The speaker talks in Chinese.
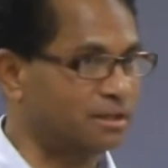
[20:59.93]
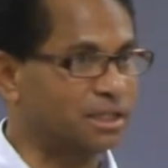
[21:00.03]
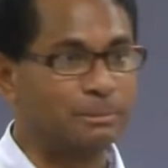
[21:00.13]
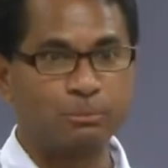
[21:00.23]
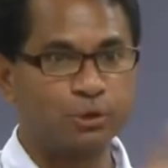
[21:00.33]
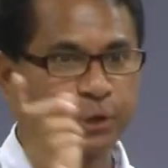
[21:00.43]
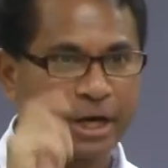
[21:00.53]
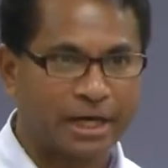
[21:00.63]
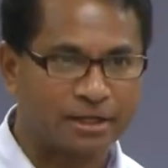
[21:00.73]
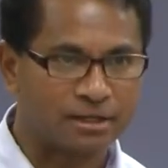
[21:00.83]
的，你们不
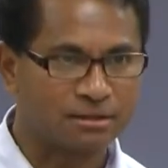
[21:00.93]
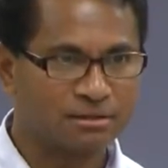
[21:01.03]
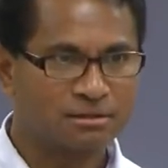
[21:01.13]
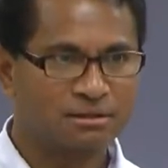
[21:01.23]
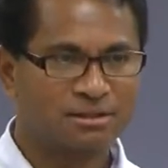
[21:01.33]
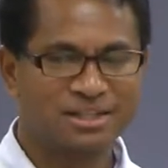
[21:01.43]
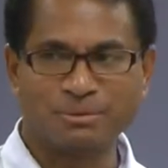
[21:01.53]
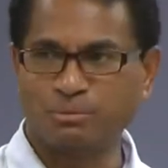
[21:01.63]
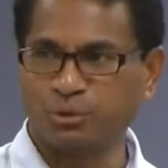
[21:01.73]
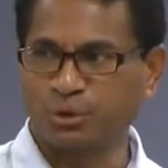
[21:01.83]
用改的，
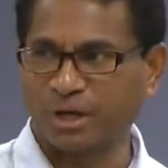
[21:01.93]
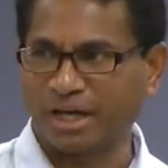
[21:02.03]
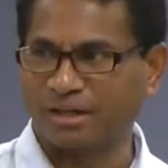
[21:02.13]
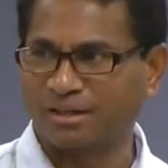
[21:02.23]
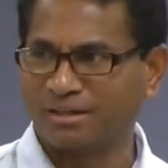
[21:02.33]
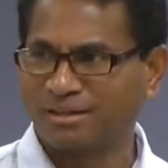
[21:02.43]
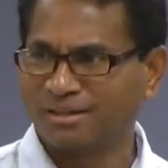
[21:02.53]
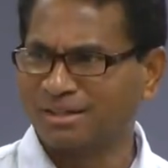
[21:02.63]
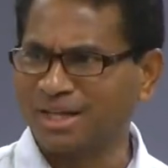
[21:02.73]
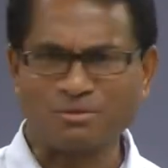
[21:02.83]
你们不用改
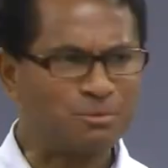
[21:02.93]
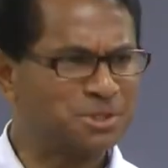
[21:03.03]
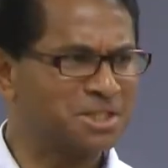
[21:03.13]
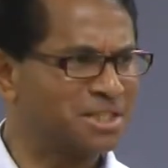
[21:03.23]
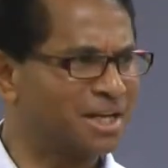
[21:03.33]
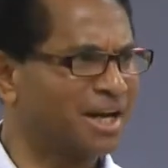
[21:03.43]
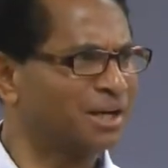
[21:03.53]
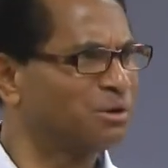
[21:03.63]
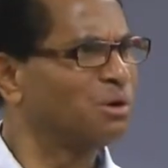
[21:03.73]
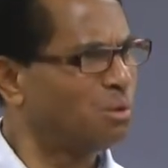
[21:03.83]
的。”那我们现在呢
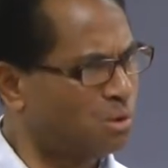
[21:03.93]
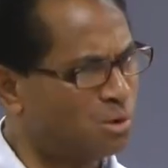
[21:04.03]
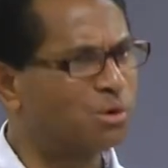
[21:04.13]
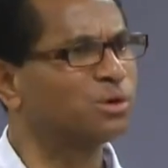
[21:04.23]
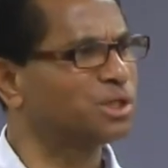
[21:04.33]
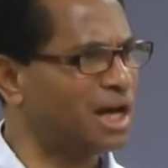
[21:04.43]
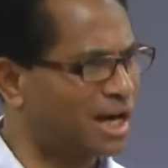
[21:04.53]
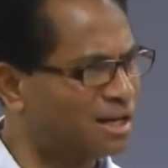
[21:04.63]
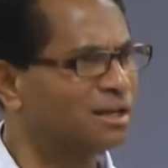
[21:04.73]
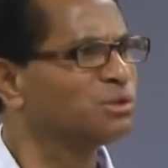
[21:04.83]
看到，哦，
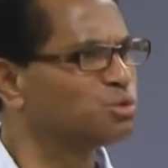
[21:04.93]
他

- - - - - - -

What you will do: The listing above is to be written out again exactly, with its pictures omitted.

Reply to the task:
The speaker talks in Chinese.
[20:59.93]
[21:00.03]
[21:00.13]
[21:00.23]
[21:00.33]
[21:00.43]
[21:00.53]
[21:00.63]
[21:00.73]
[21:00.83]
的，你们不
[21:00.93]
[21:01.03]
[21:01.13]
[21:01.23]
[21:01.33]
[21:01.43]
[21:01.53]
[21:01.63]
[21:01.73]
[21:01.83]
用改的，
[21:01.93]
[21:02.03]
[21:02.13]
[21:02.23]
[21:02.33]
[21:02.43]
[21:02.53]
[21:02.63]
[21:02.73]
[21:02.83]
你们不用改
[21:02.93]
[21:03.03]
[21:03.13]
[21:03.23]
[21:03.33]
[21:03.43]
[21:03.53]
[21:03.63]
[21:03.73]
[21:03.83]
的。”那我们现在呢
[21:03.93]
[21:04.03]
[21:04.13]
[21:04.23]
[21:04.33]
[21:04.43]
[21:04.53]
[21:04.63]
[21:04.73]
[21:04.83]
看到，哦，
[21:04.93]
他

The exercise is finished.